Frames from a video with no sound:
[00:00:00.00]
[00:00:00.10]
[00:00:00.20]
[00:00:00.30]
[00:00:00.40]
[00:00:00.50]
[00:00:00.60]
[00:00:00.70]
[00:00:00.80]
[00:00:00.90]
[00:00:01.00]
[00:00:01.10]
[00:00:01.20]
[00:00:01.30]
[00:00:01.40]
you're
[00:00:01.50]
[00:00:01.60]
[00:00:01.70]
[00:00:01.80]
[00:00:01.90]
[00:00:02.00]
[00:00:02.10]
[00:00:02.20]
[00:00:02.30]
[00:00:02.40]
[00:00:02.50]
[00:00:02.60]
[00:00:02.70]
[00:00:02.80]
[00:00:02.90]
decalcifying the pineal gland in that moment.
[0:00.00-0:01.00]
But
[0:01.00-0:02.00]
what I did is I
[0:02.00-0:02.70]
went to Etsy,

==

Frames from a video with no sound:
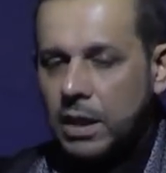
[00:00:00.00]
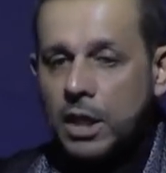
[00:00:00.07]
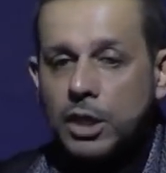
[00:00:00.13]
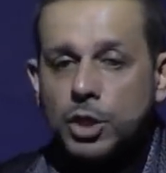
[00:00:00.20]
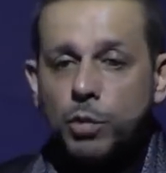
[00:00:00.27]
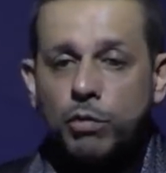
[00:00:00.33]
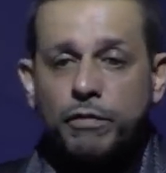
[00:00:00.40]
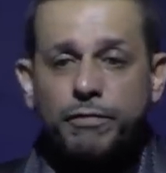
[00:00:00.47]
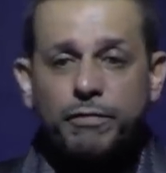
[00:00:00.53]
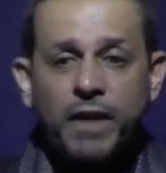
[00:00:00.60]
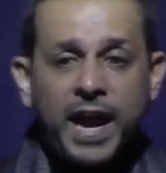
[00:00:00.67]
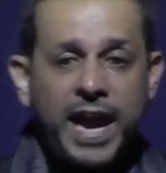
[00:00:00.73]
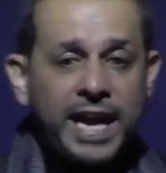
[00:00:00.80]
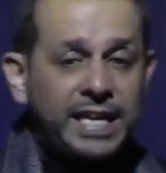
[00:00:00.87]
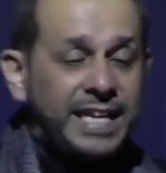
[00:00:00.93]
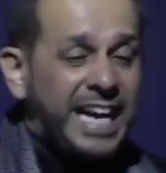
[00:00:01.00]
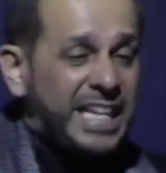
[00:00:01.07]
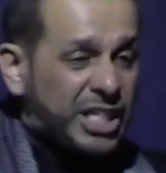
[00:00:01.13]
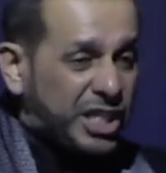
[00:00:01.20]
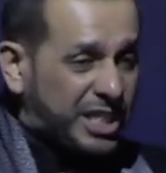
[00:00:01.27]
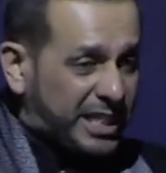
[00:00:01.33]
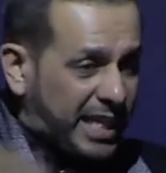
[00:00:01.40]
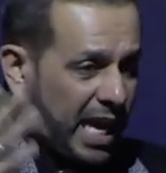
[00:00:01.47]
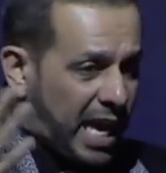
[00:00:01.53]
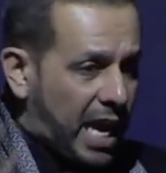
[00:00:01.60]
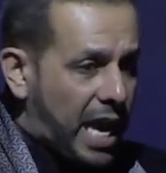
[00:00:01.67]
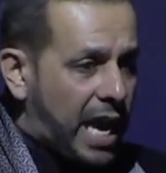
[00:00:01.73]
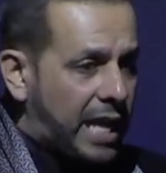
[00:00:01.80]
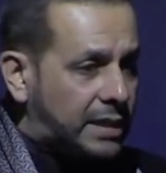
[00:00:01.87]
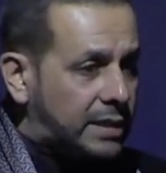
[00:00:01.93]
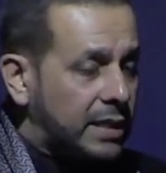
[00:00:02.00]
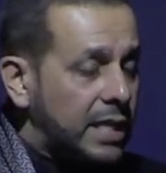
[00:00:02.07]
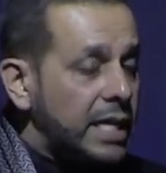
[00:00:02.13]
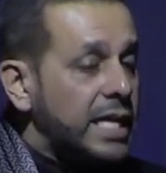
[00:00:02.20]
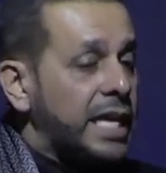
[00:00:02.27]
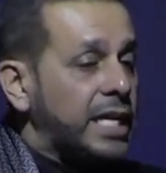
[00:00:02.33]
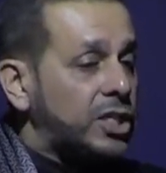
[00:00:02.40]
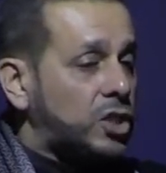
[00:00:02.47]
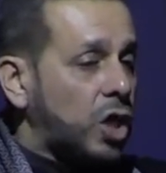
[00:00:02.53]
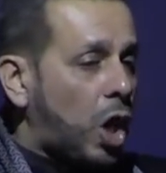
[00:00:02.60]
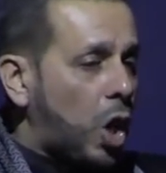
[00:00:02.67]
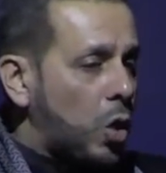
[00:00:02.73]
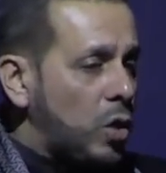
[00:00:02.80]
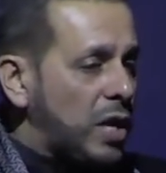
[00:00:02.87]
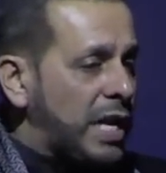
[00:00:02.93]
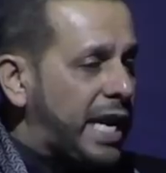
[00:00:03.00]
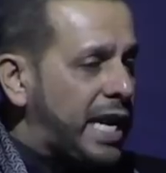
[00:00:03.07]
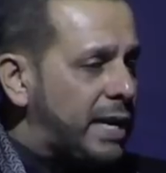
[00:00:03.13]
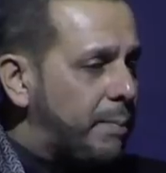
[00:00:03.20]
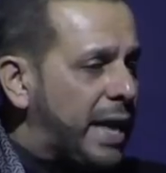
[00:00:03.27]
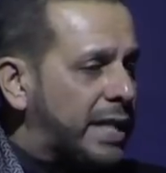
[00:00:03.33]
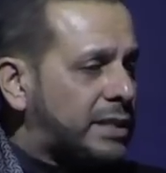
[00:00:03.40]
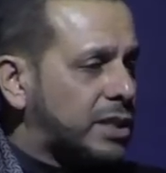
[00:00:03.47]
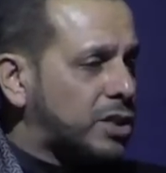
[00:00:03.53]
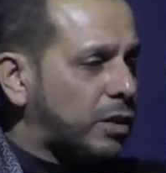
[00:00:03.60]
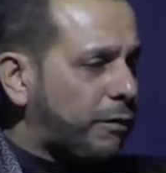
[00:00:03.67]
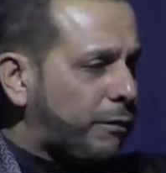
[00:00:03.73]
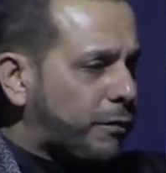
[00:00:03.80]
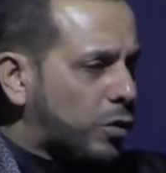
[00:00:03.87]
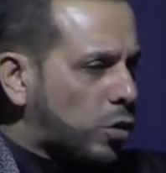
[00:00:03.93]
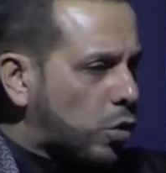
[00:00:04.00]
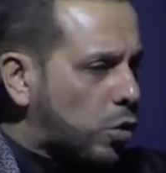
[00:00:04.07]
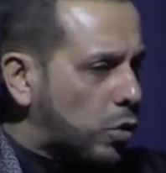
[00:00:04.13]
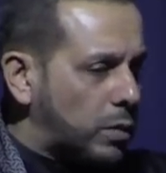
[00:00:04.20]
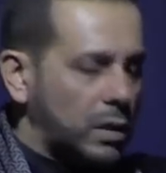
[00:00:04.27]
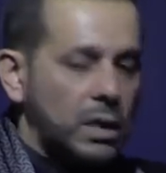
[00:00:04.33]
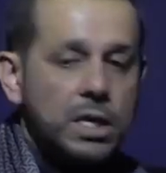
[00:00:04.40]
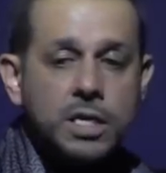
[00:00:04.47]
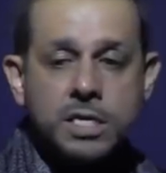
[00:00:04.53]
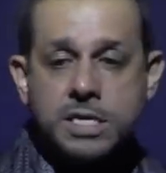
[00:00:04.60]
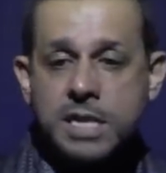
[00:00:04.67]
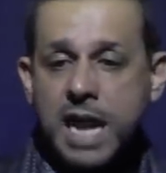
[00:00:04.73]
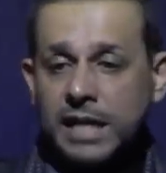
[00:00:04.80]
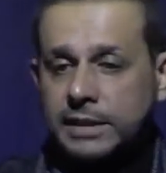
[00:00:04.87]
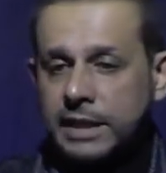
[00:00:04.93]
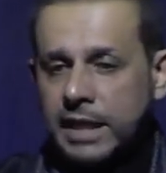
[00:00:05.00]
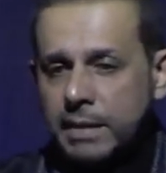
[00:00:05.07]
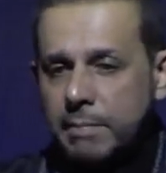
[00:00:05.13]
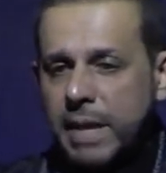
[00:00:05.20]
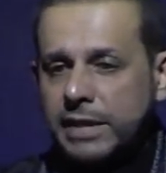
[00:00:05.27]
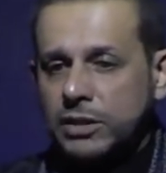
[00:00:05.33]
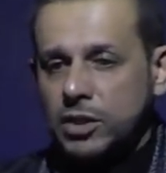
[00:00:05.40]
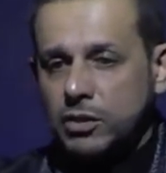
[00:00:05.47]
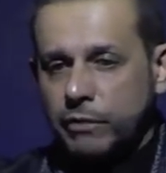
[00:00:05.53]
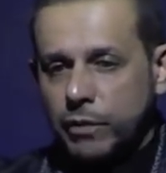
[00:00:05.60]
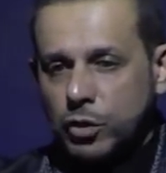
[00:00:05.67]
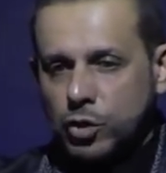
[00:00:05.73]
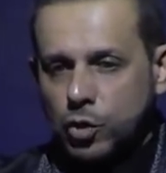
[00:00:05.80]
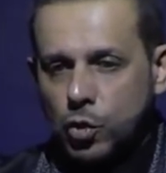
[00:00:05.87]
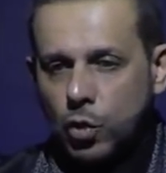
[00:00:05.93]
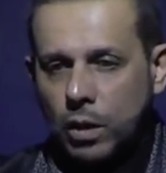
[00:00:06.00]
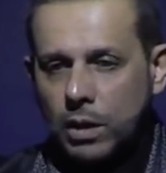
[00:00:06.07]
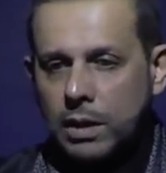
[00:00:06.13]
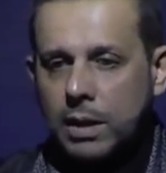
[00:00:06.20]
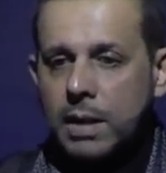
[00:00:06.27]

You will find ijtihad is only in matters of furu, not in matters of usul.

» **REQUIREMENT**: Now transcribe the lines above exactly, starting at the line containing "[00:00:00.87]" and ending at the line containing "[00:00:02.93]", both lines included, pictures excluded.

» **ANSWER TO THE PROBLEM**:
[00:00:00.87]
[00:00:00.93]
[00:00:01.00]
[00:00:01.07]
[00:00:01.13]
[00:00:01.20]
[00:00:01.27]
[00:00:01.33]
[00:00:01.40]
[00:00:01.47]
[00:00:01.53]
[00:00:01.60]
[00:00:01.67]
[00:00:01.73]
[00:00:01.80]
[00:00:01.87]
[00:00:01.93]
[00:00:02.00]
[00:00:02.07]
[00:00:02.13]
[00:00:02.20]
[00:00:02.27]
[00:00:02.33]
[00:00:02.40]
[00:00:02.47]
[00:00:02.53]
[00:00:02.60]
[00:00:02.67]
[00:00:02.73]
[00:00:02.80]
[00:00:02.87]
[00:00:02.93]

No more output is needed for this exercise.